Problem to solve: Although the data holds pictures, return only the lines from the one containing "[0:00.30-0:00.60]" to the end, exactly, and without them.

Extracted records:
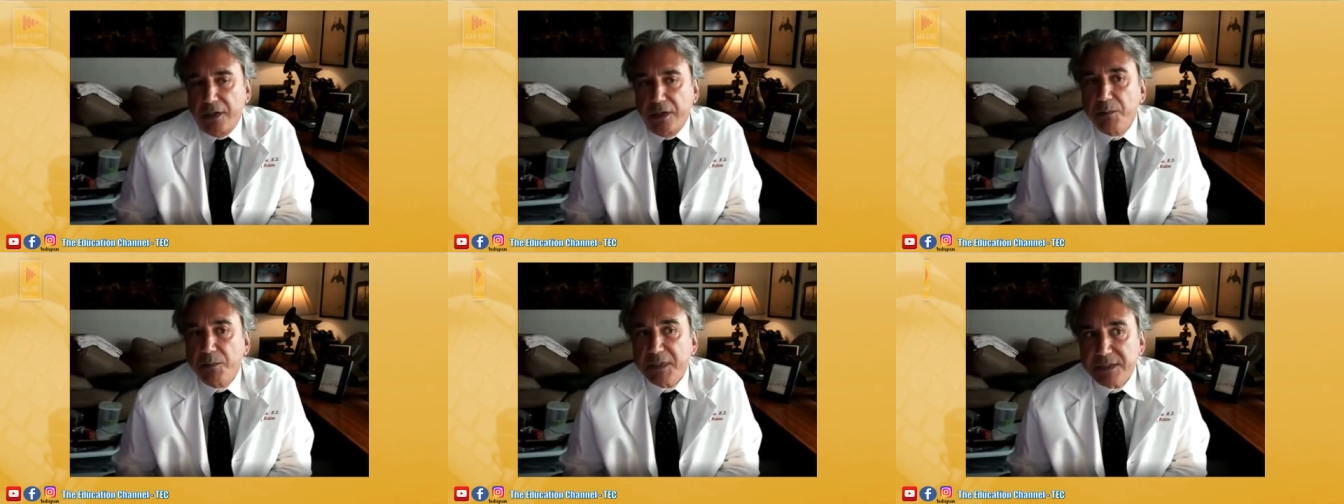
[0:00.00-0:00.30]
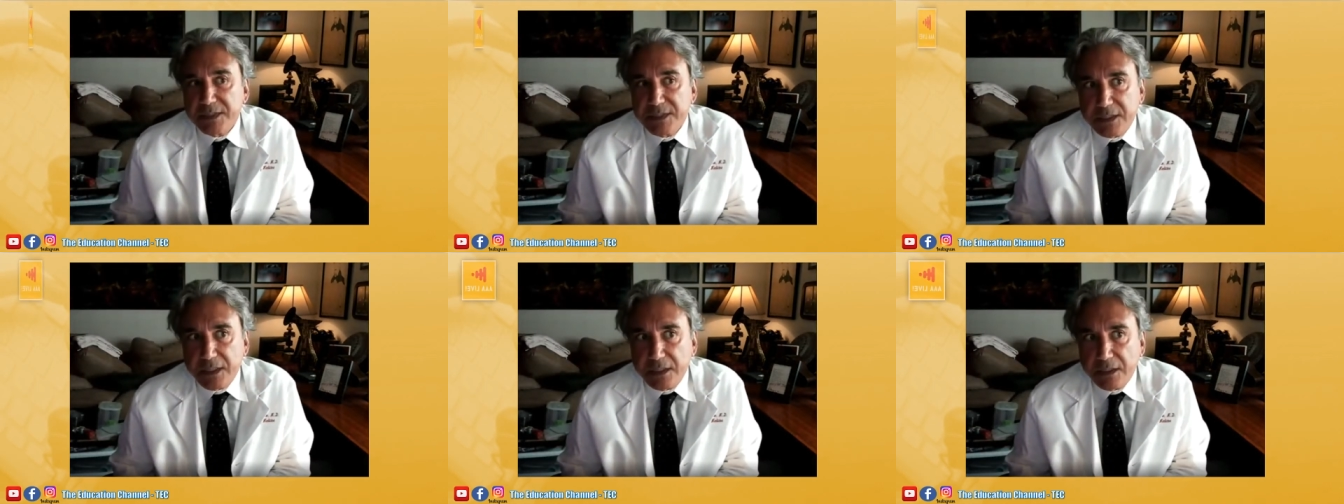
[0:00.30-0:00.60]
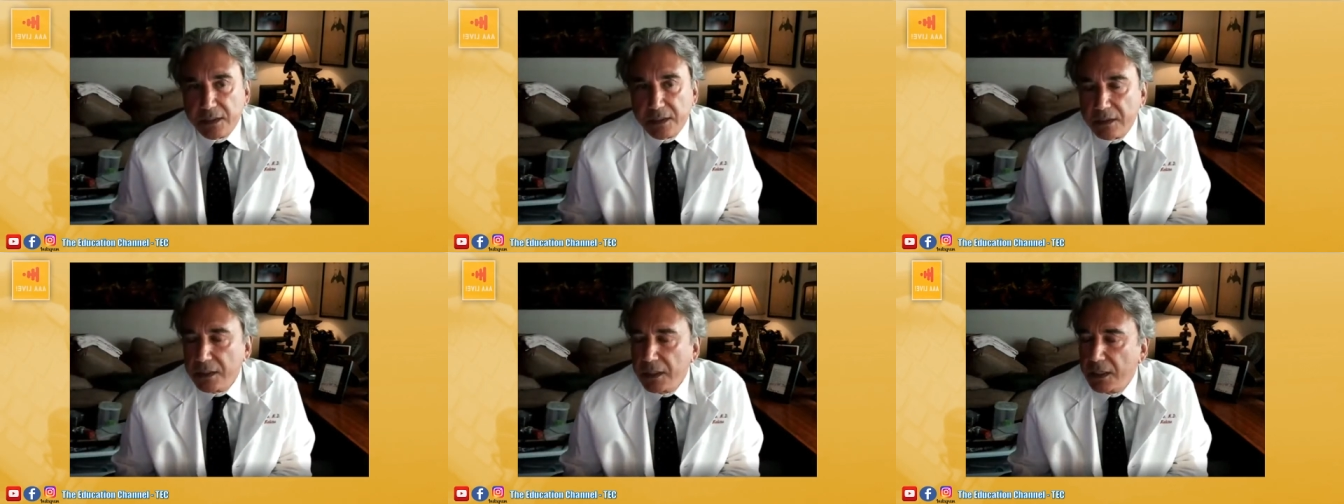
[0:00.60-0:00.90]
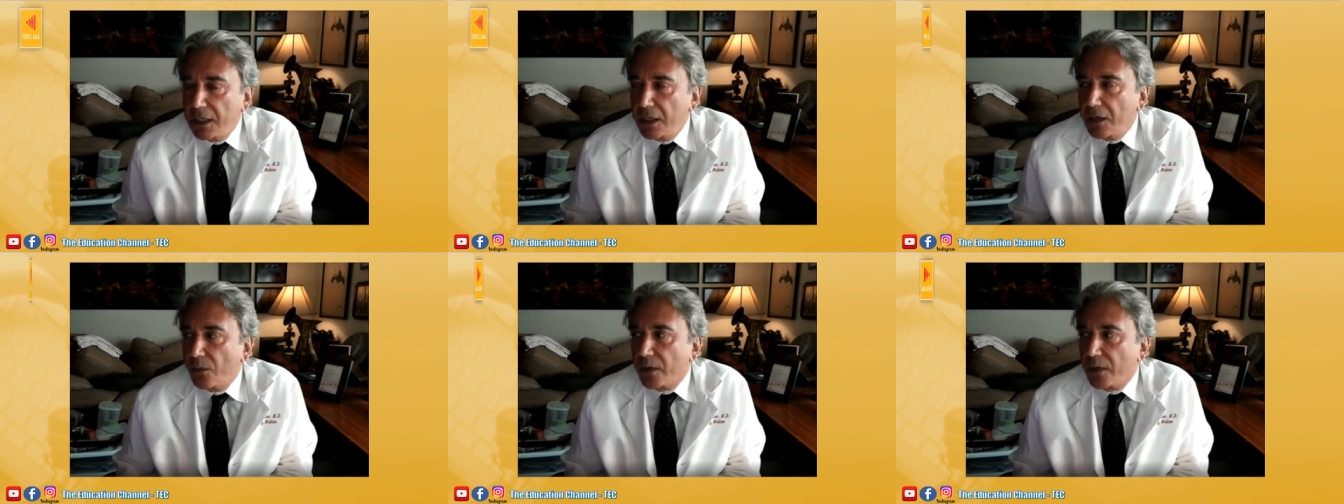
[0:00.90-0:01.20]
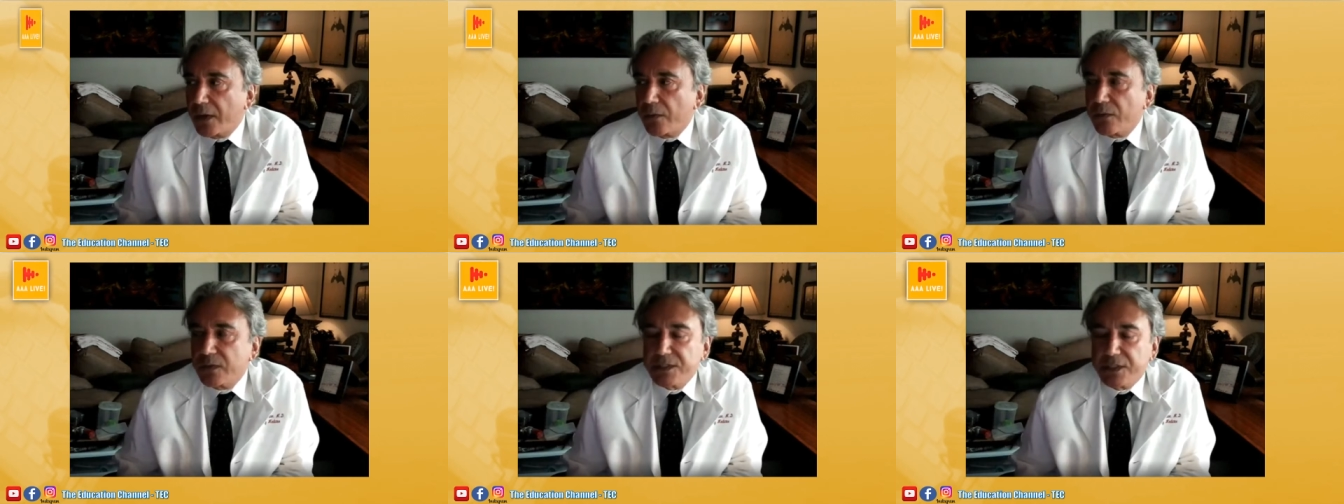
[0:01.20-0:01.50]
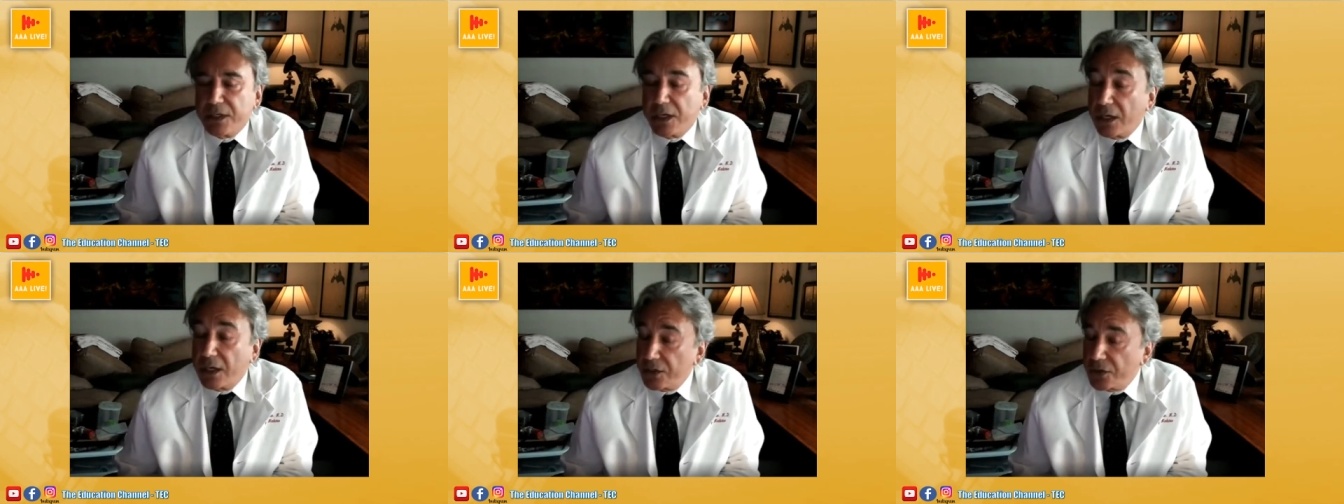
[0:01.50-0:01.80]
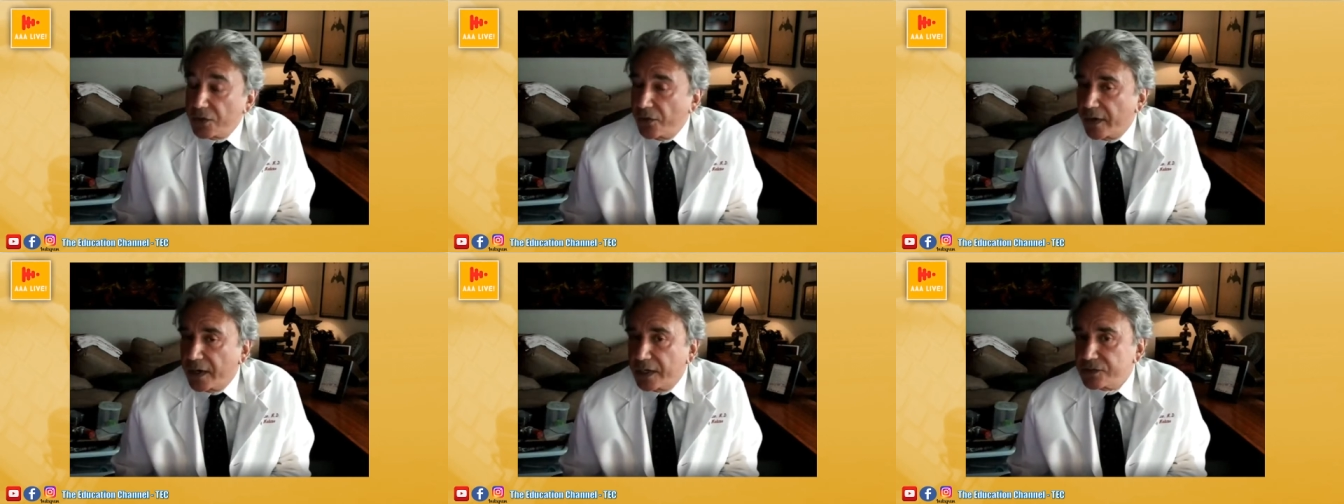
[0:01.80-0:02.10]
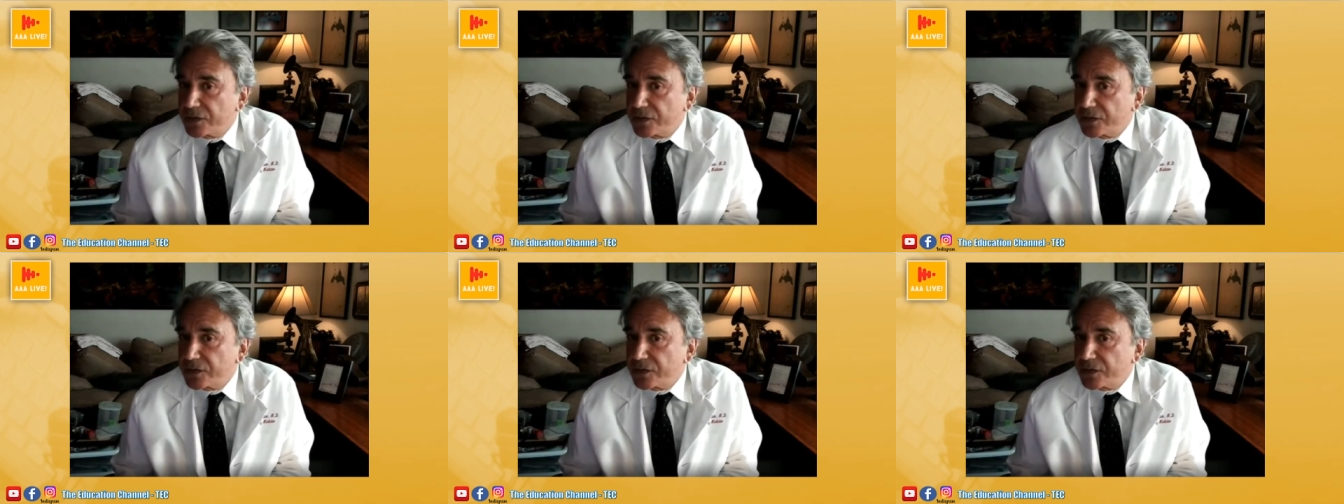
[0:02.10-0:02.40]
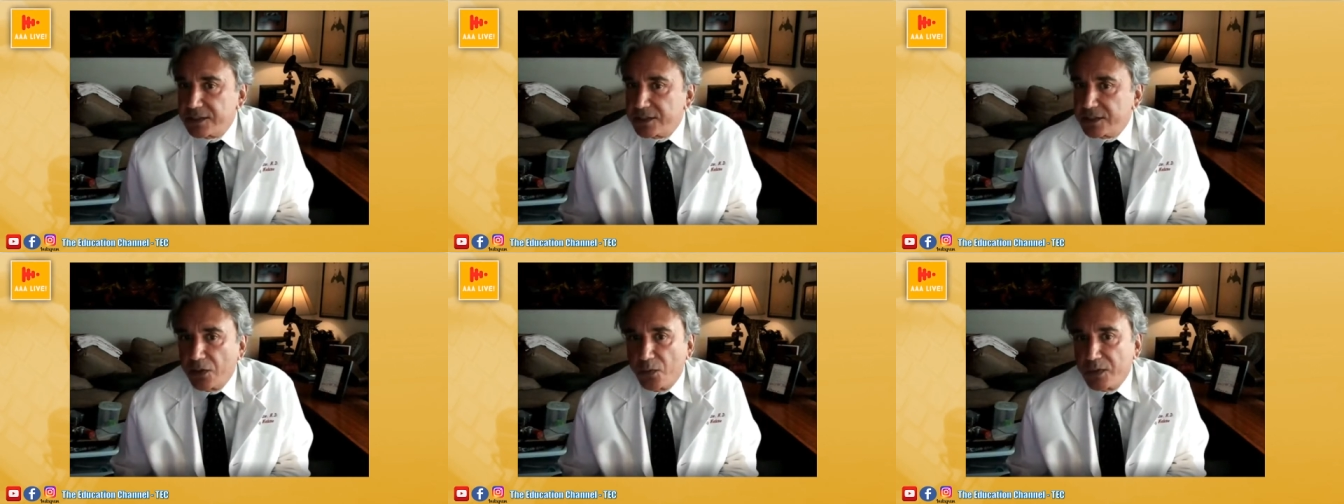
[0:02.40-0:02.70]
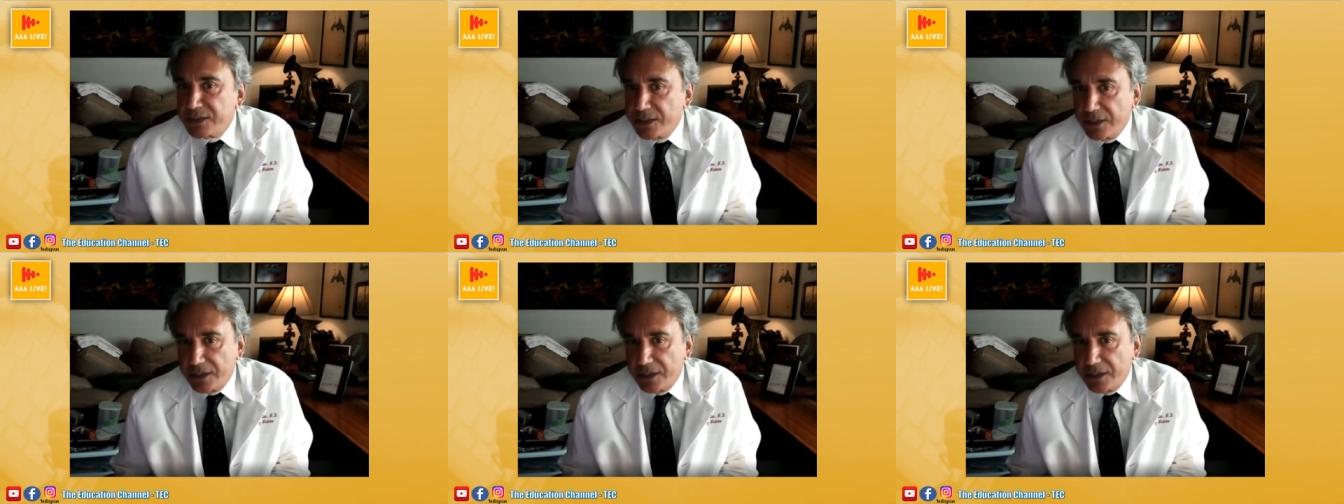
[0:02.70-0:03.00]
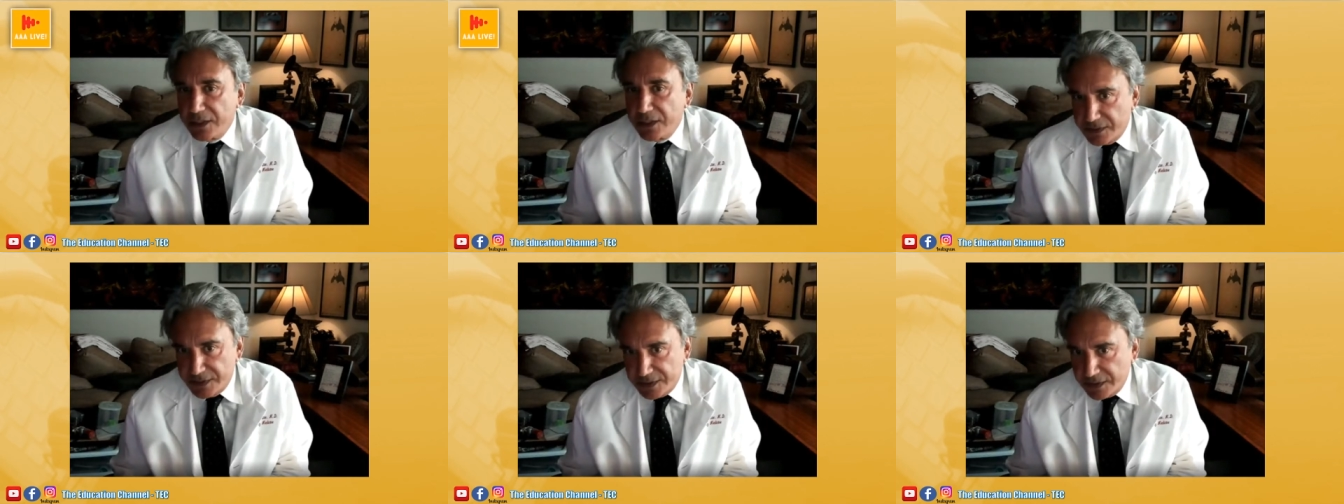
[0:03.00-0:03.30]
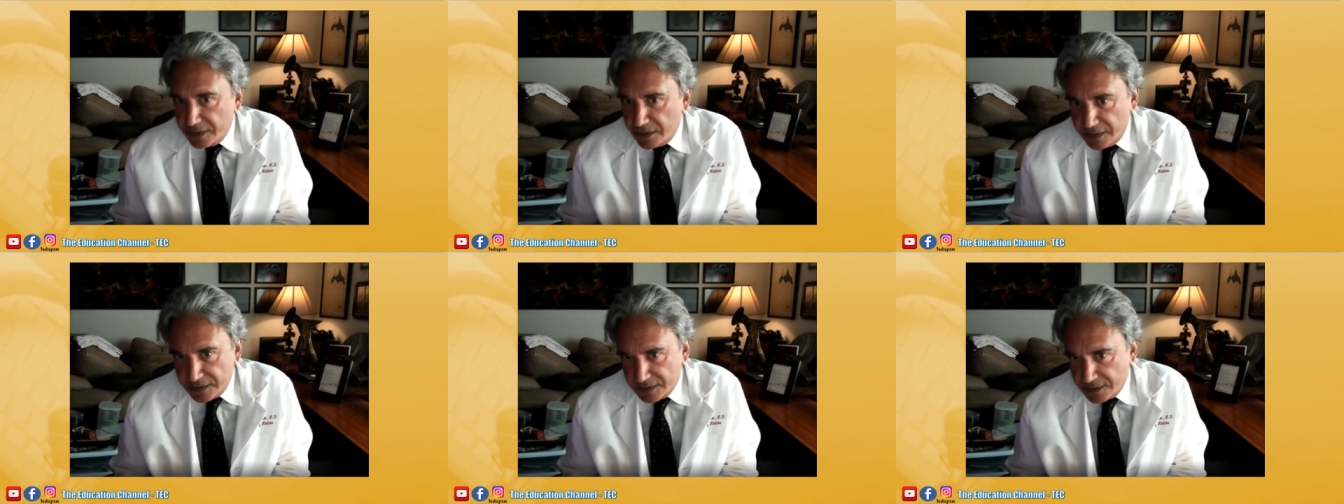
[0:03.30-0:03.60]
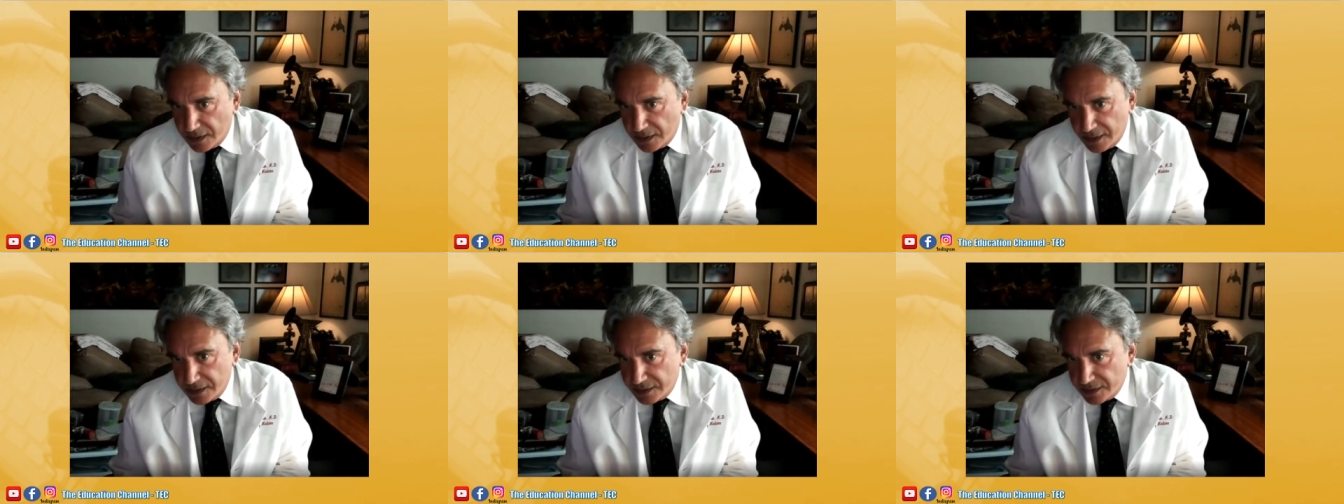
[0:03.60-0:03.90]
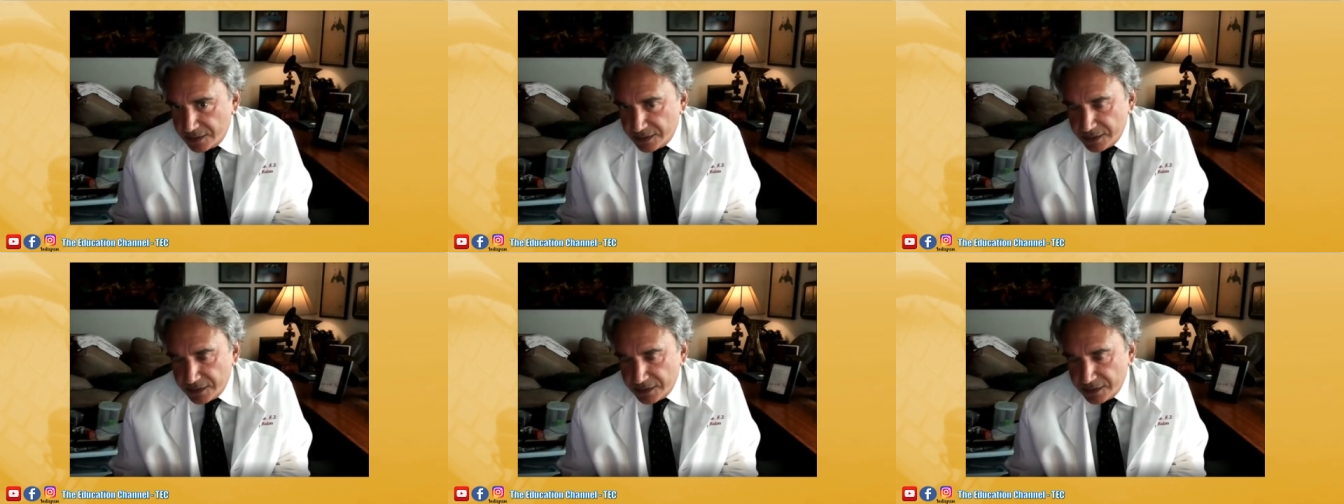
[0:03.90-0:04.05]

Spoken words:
But still, when I was an undergraduate, I still wasn't interested in the sciences.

Completed task:
[0:00.30-0:00.60]
[0:00.60-0:00.90]
[0:00.90-0:01.20]
[0:01.20-0:01.50]
[0:01.50-0:01.80]
[0:01.80-0:02.10]
[0:02.10-0:02.40]
[0:02.40-0:02.70]
[0:02.70-0:03.00]
[0:03.00-0:03.30]
[0:03.30-0:03.60]
[0:03.60-0:03.90]
[0:03.90-0:04.05]

Spoken words:
But still, when I was an undergraduate, I still wasn't interested in the sciences.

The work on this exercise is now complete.